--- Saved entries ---
--------------------------------------------------

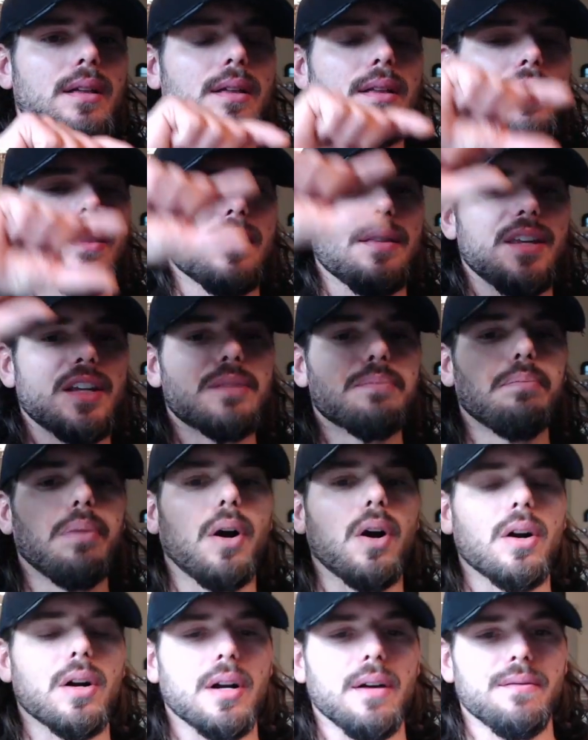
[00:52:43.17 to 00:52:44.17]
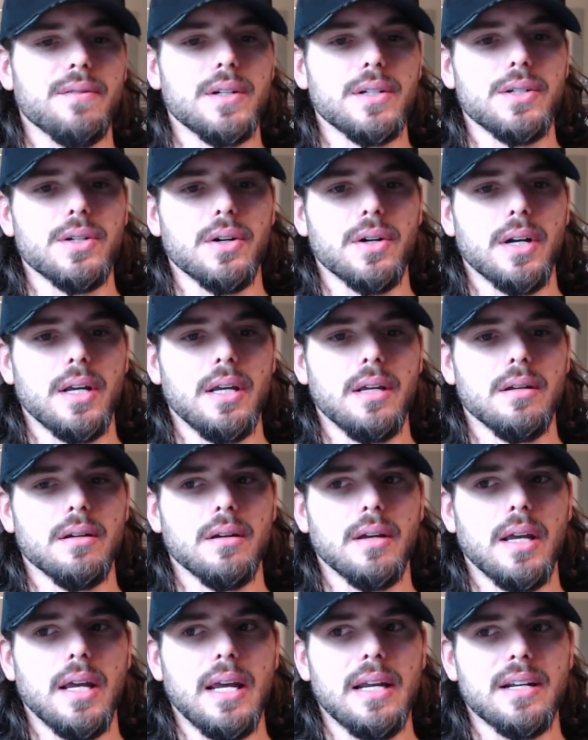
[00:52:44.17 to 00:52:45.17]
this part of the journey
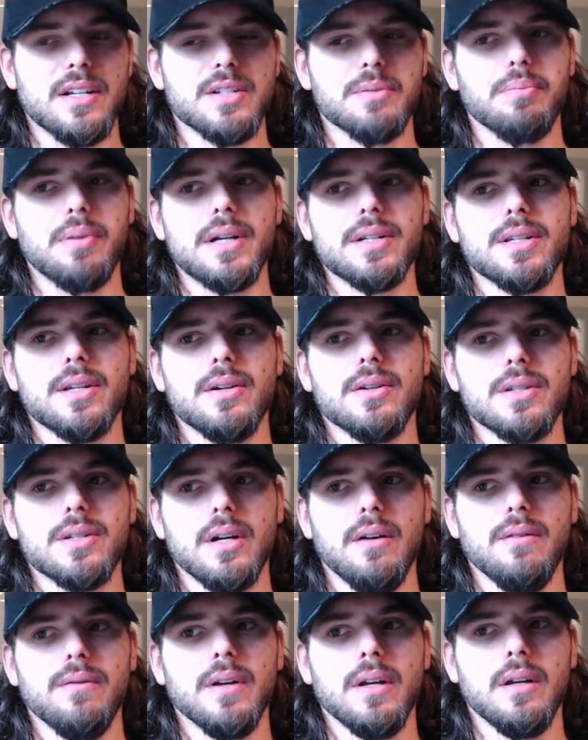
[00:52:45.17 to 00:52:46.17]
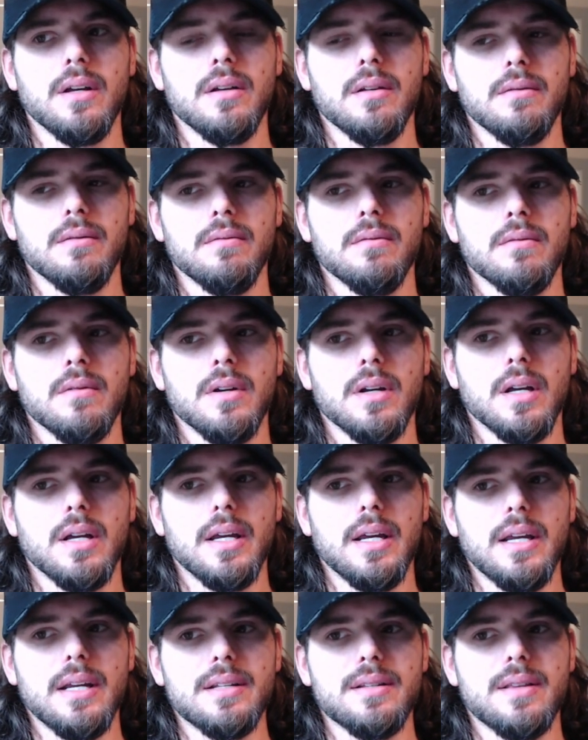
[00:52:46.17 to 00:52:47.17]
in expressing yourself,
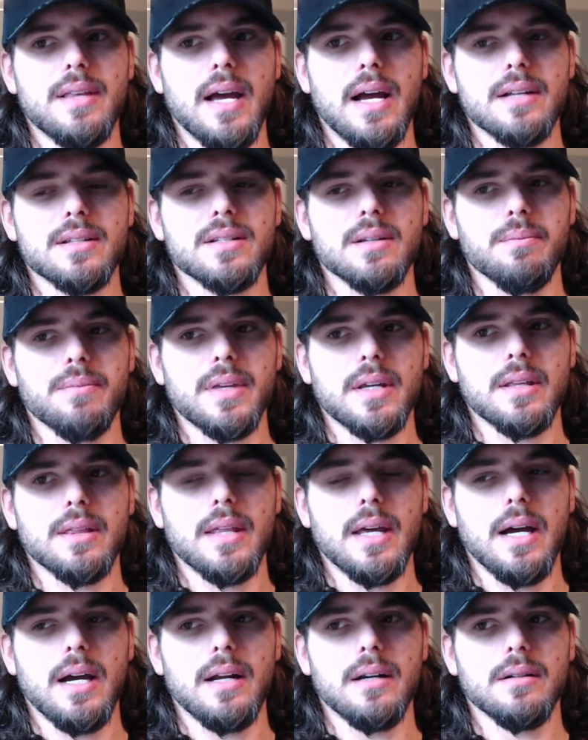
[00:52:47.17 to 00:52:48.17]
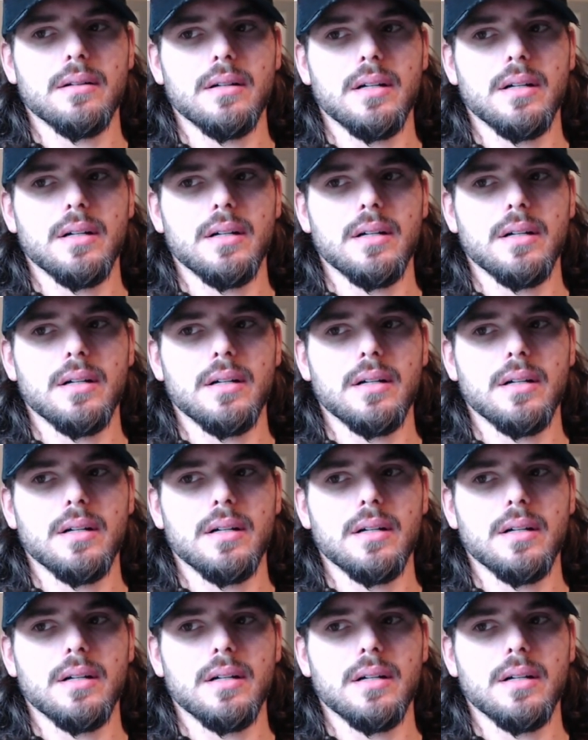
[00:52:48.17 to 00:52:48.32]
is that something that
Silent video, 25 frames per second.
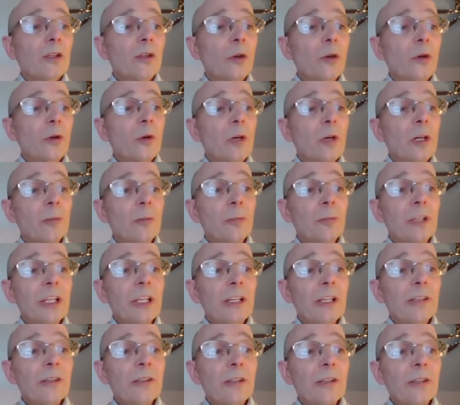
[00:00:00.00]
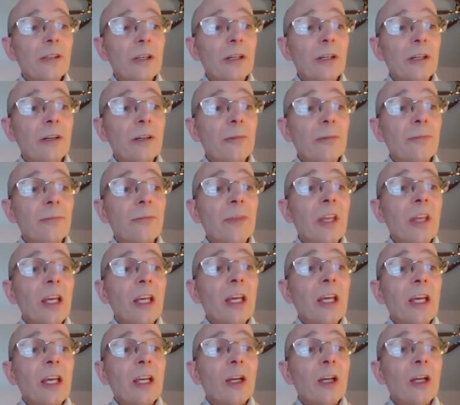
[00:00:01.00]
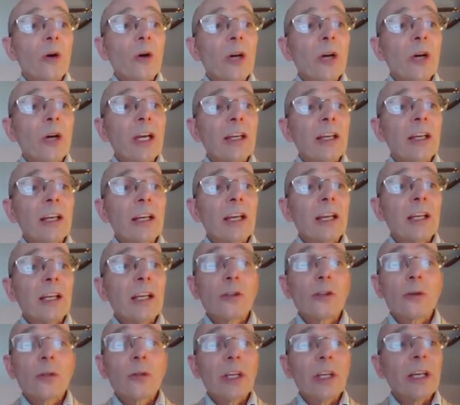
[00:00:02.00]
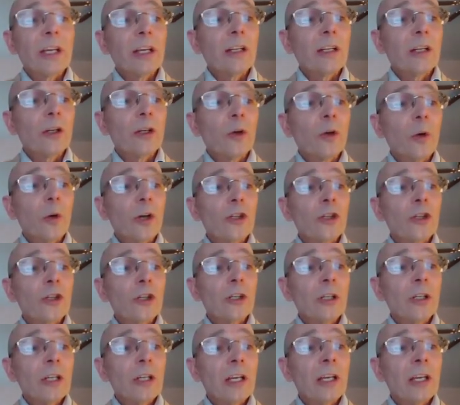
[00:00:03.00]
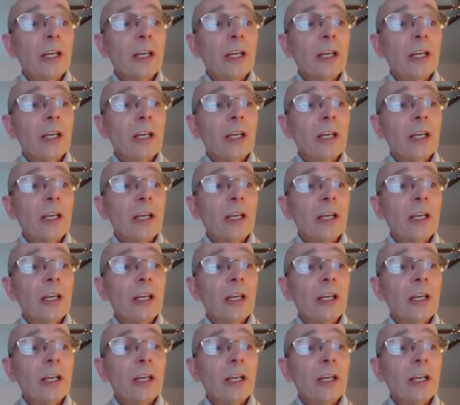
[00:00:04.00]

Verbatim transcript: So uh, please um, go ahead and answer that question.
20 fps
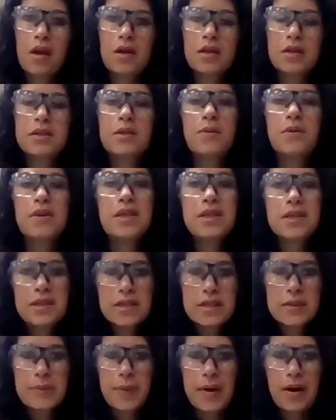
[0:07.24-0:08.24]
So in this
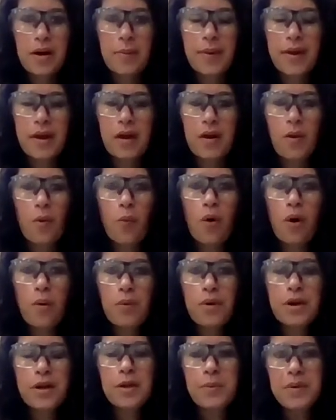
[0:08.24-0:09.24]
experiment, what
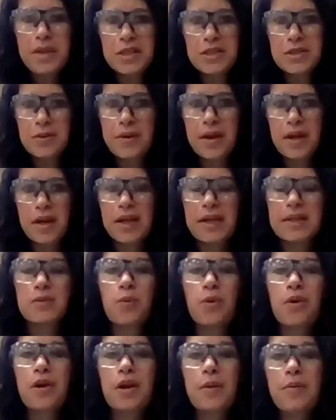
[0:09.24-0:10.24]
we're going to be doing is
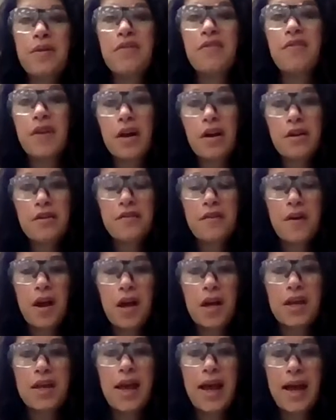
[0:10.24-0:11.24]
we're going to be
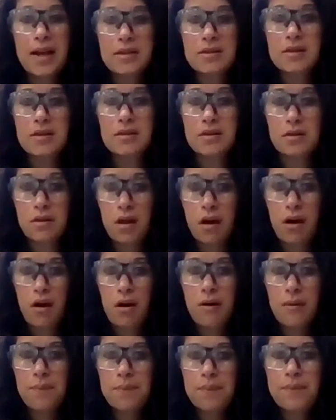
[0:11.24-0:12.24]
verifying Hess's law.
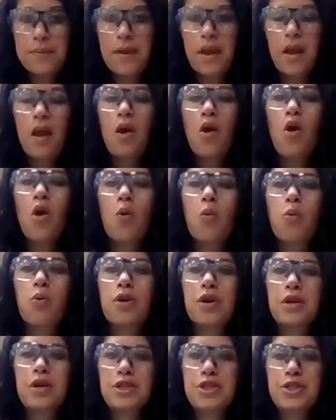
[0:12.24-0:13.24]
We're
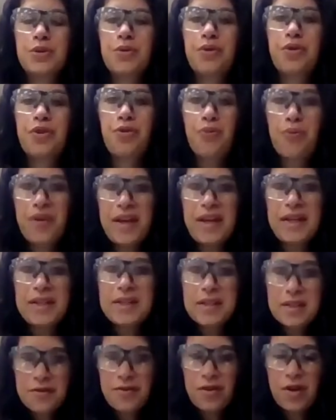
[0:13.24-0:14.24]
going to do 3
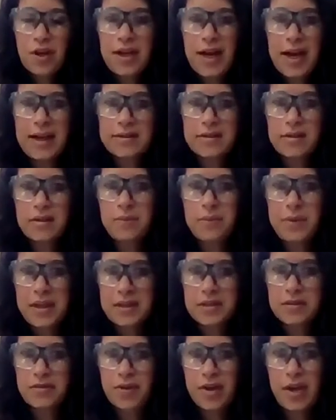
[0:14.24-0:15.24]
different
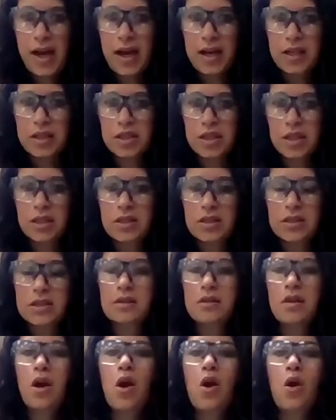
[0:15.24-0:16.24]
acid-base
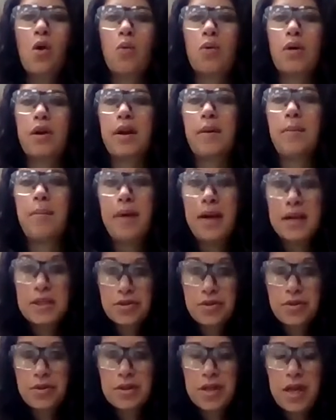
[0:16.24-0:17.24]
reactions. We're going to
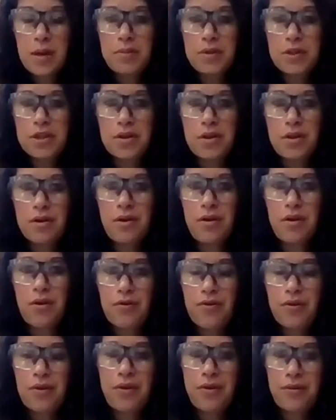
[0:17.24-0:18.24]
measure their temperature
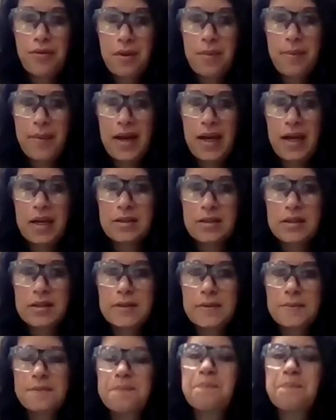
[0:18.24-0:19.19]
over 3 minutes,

--------------------------------------------------

--- ASSIGNMENT ---
The answer must reproduce every line of the records above exactly, with all pictures left out.

--- EXPECTED ANSWER ---
[00:52:43.17 to 00:52:44.17]
[00:52:44.17 to 00:52:45.17]
this part of the journey
[00:52:45.17 to 00:52:46.17]
[00:52:46.17 to 00:52:47.17]
in expressing yourself,
[00:52:47.17 to 00:52:48.17]
[00:52:48.17 to 00:52:48.32]
is that something that
Silent video, 25 frames per second.
[00:00:00.00]
[00:00:01.00]
[00:00:02.00]
[00:00:03.00]
[00:00:04.00]

Verbatim transcript: So uh, please um, go ahead and answer that question.
20 fps
[0:07.24-0:08.24]
So in this
[0:08.24-0:09.24]
experiment, what
[0:09.24-0:10.24]
we're going to be doing is
[0:10.24-0:11.24]
we're going to be
[0:11.24-0:12.24]
verifying Hess's law.
[0:12.24-0:13.24]
We're
[0:13.24-0:14.24]
going to do 3
[0:14.24-0:15.24]
different
[0:15.24-0:16.24]
acid-base
[0:16.24-0:17.24]
reactions. We're going to
[0:17.24-0:18.24]
measure their temperature
[0:18.24-0:19.19]
over 3 minutes,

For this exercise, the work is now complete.